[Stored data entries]

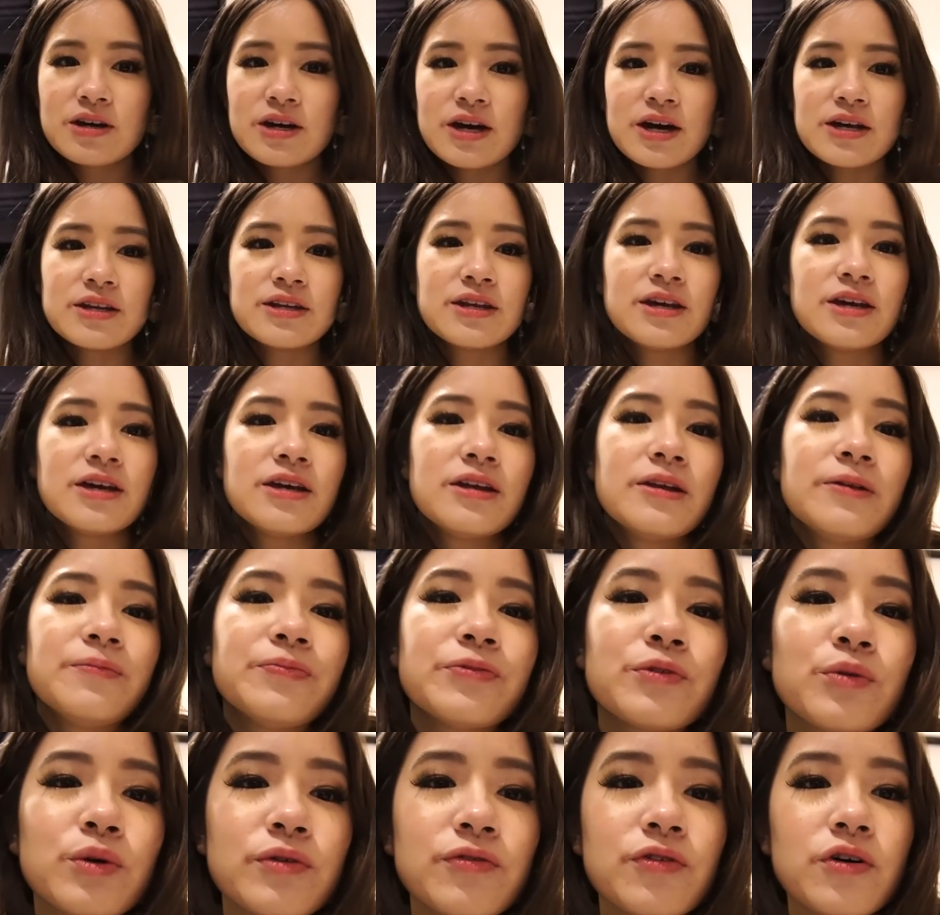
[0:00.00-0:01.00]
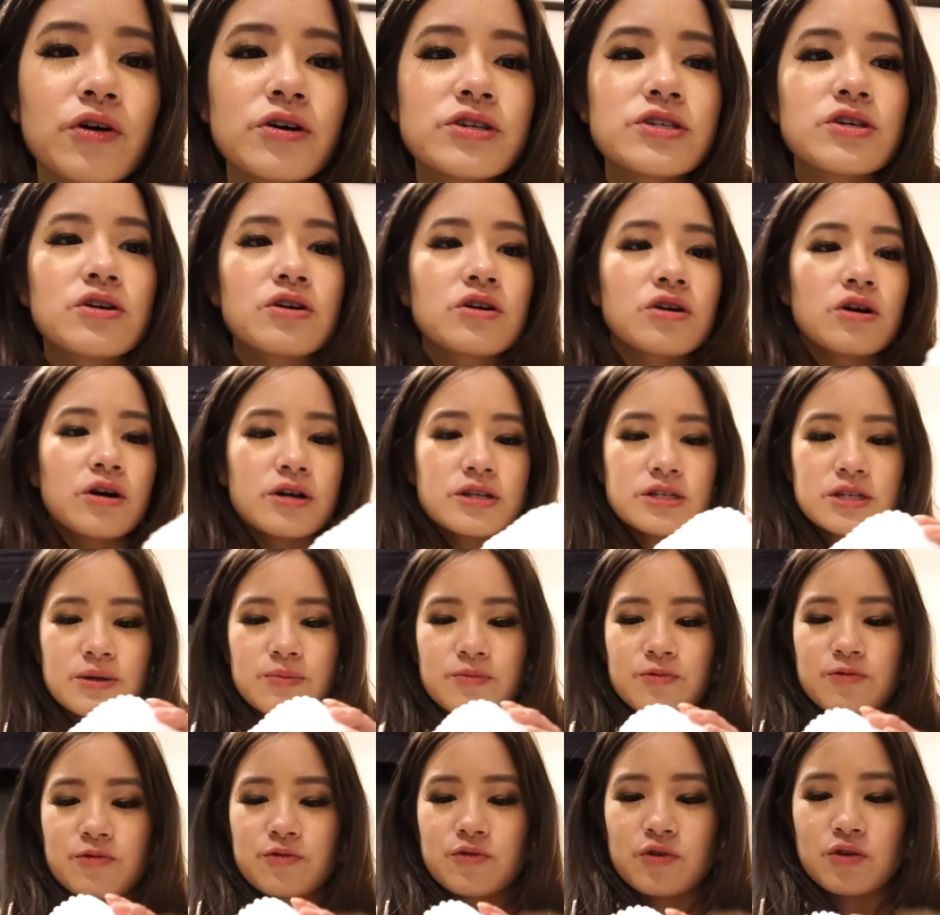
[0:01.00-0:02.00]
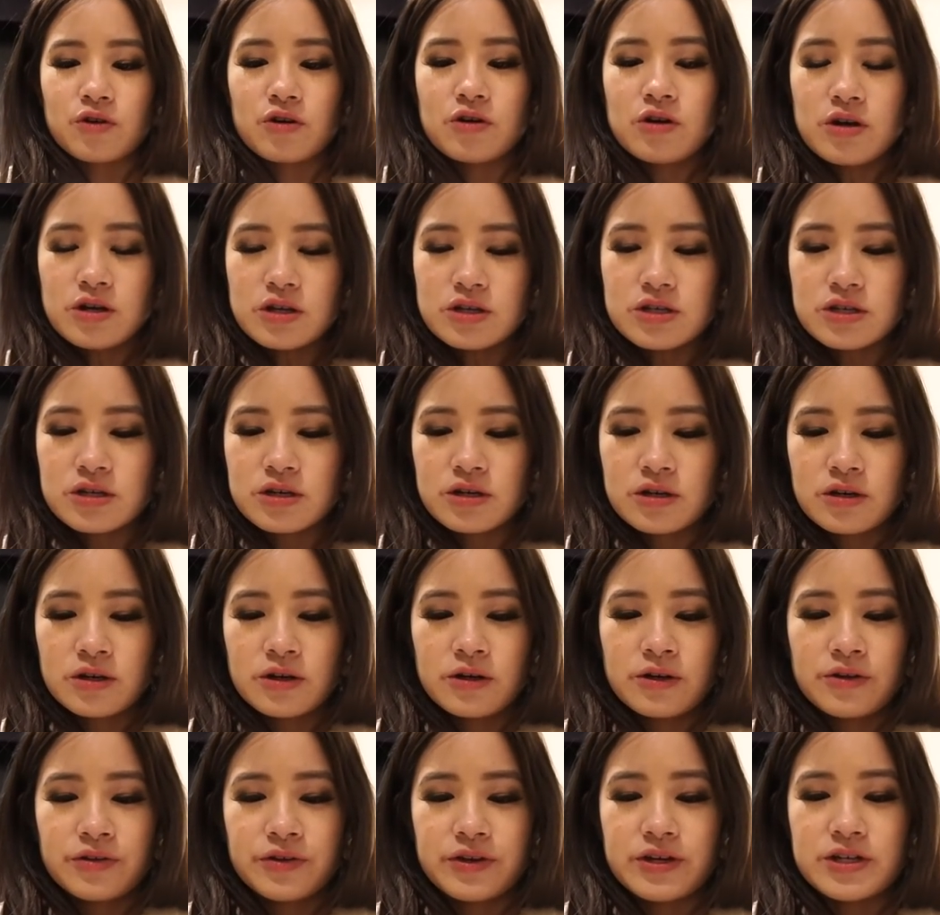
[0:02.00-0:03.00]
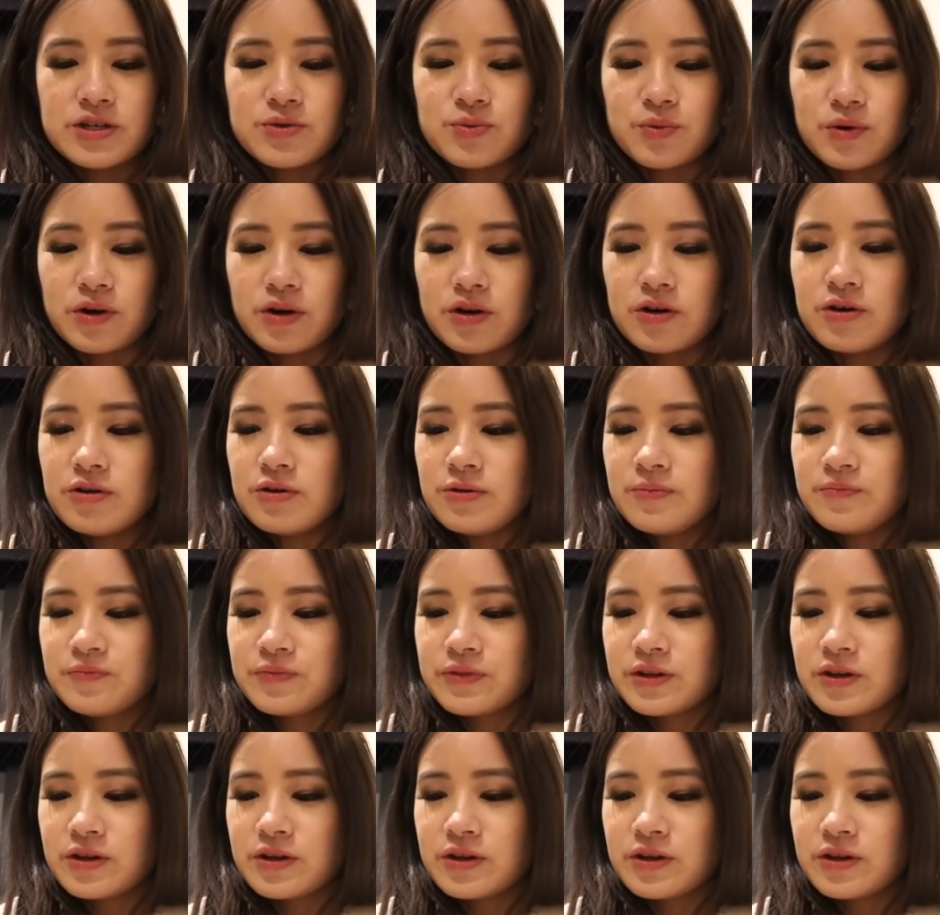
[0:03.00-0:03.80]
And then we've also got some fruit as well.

# Problem statement:
An unchanged copy of the data, images excluded, is all that should be given.

# Task output:
[0:00.00-0:01.00]
[0:01.00-0:02.00]
[0:02.00-0:03.00]
[0:03.00-0:03.80]
And then we've also got some fruit as well.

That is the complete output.